• Try it: Transcribe the listing that follows in full, exactly, and drop its images.

• Provided data:
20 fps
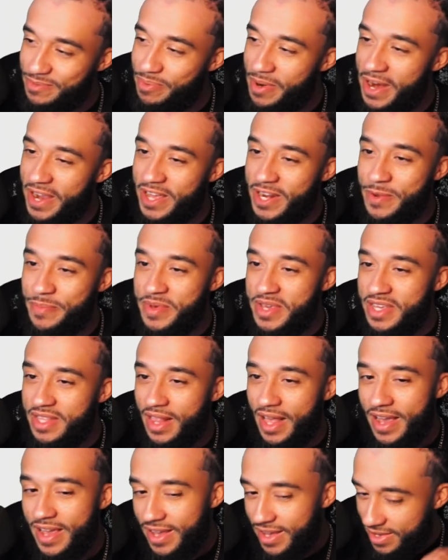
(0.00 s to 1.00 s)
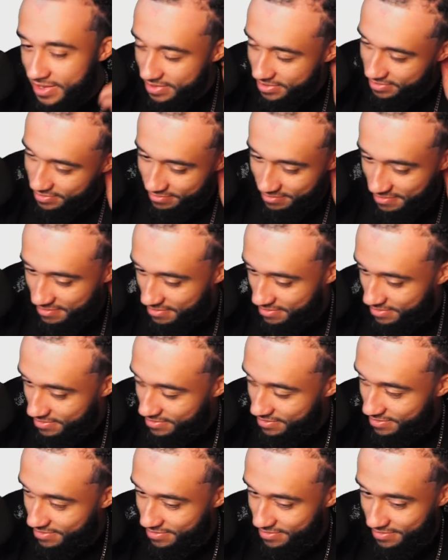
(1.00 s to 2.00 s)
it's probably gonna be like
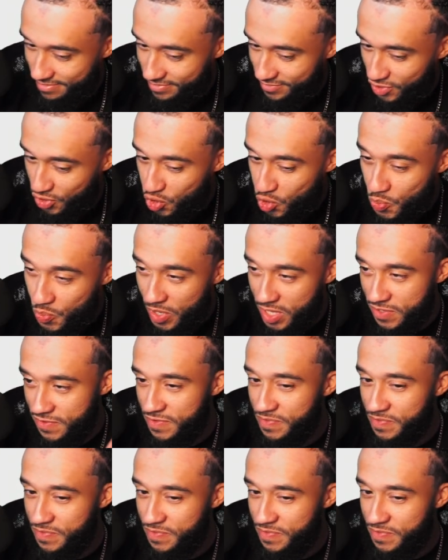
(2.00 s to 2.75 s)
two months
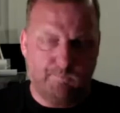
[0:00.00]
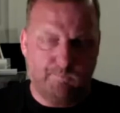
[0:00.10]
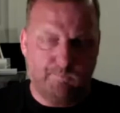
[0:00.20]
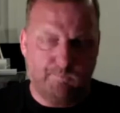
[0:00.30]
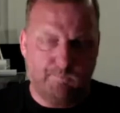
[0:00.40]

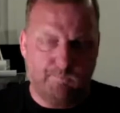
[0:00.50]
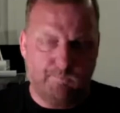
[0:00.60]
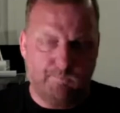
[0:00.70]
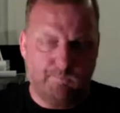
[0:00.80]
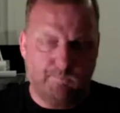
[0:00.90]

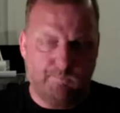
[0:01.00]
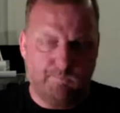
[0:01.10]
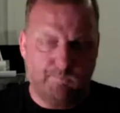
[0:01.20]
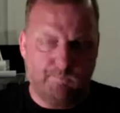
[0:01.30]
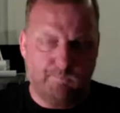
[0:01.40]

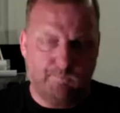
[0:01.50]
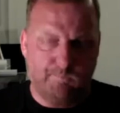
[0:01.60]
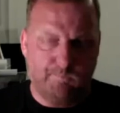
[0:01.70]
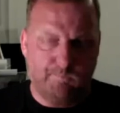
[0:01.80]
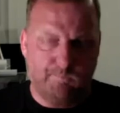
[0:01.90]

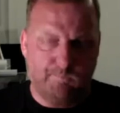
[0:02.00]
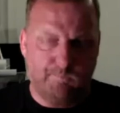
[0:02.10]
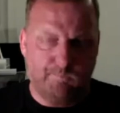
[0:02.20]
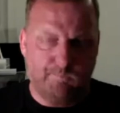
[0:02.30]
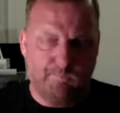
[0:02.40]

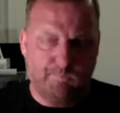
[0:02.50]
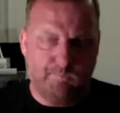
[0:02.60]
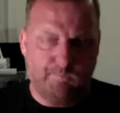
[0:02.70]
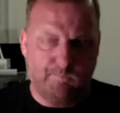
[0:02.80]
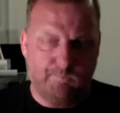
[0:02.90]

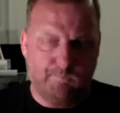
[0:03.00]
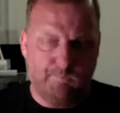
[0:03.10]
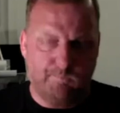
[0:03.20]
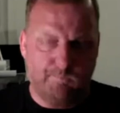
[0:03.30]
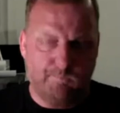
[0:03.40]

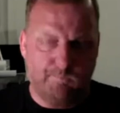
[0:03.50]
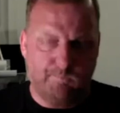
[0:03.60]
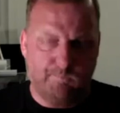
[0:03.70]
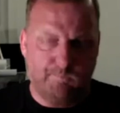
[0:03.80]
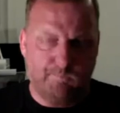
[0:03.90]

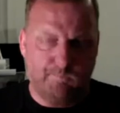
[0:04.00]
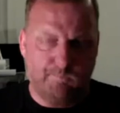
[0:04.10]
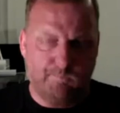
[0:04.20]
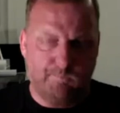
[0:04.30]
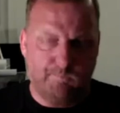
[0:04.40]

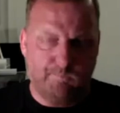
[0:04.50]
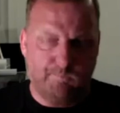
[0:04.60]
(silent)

• Exercise solution:
20 fps
(0.00 s to 1.00 s)
(1.00 s to 2.00 s)
it's probably gonna be like
(2.00 s to 2.75 s)
two months
[0:00.00]
[0:00.10]
[0:00.20]
[0:00.30]
[0:00.40]

[0:00.50]
[0:00.60]
[0:00.70]
[0:00.80]
[0:00.90]

[0:01.00]
[0:01.10]
[0:01.20]
[0:01.30]
[0:01.40]

[0:01.50]
[0:01.60]
[0:01.70]
[0:01.80]
[0:01.90]

[0:02.00]
[0:02.10]
[0:02.20]
[0:02.30]
[0:02.40]

[0:02.50]
[0:02.60]
[0:02.70]
[0:02.80]
[0:02.90]

[0:03.00]
[0:03.10]
[0:03.20]
[0:03.30]
[0:03.40]

[0:03.50]
[0:03.60]
[0:03.70]
[0:03.80]
[0:03.90]

[0:04.00]
[0:04.10]
[0:04.20]
[0:04.30]
[0:04.40]

[0:04.50]
[0:04.60]
(silent)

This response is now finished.